=== Begin Enclosure ===

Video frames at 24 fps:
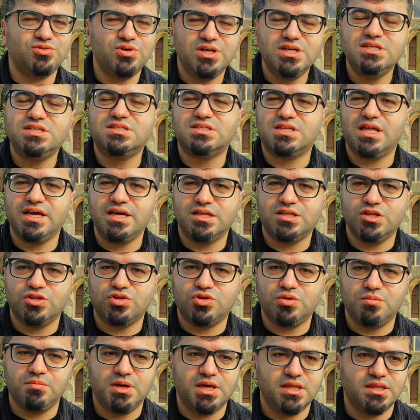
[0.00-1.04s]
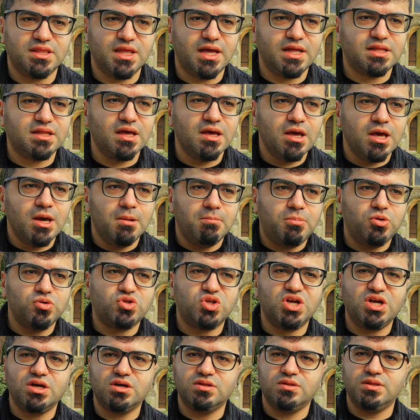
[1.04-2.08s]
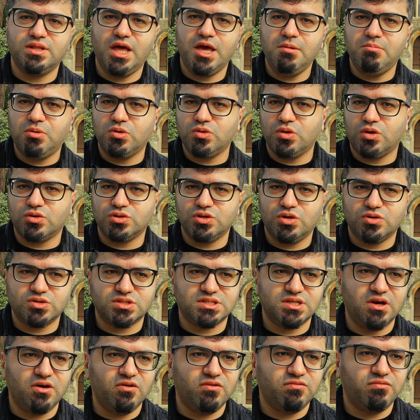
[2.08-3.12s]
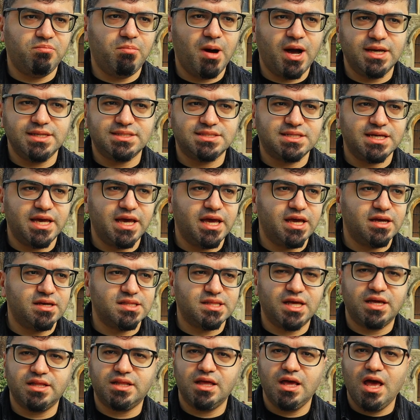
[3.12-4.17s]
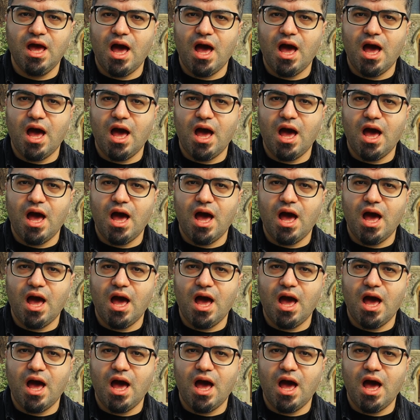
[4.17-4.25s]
restated to me that putting label on yourself by saying that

=== End Enclosure ===

» What the task asks
When a picture appears in the material, please pass over it while retyping the rest exactly.

» Response
Video frames at 24 fps:
[0.00-1.04s]
[1.04-2.08s]
[2.08-3.12s]
[3.12-4.17s]
[4.17-4.25s]
restated to me that putting label on yourself by saying that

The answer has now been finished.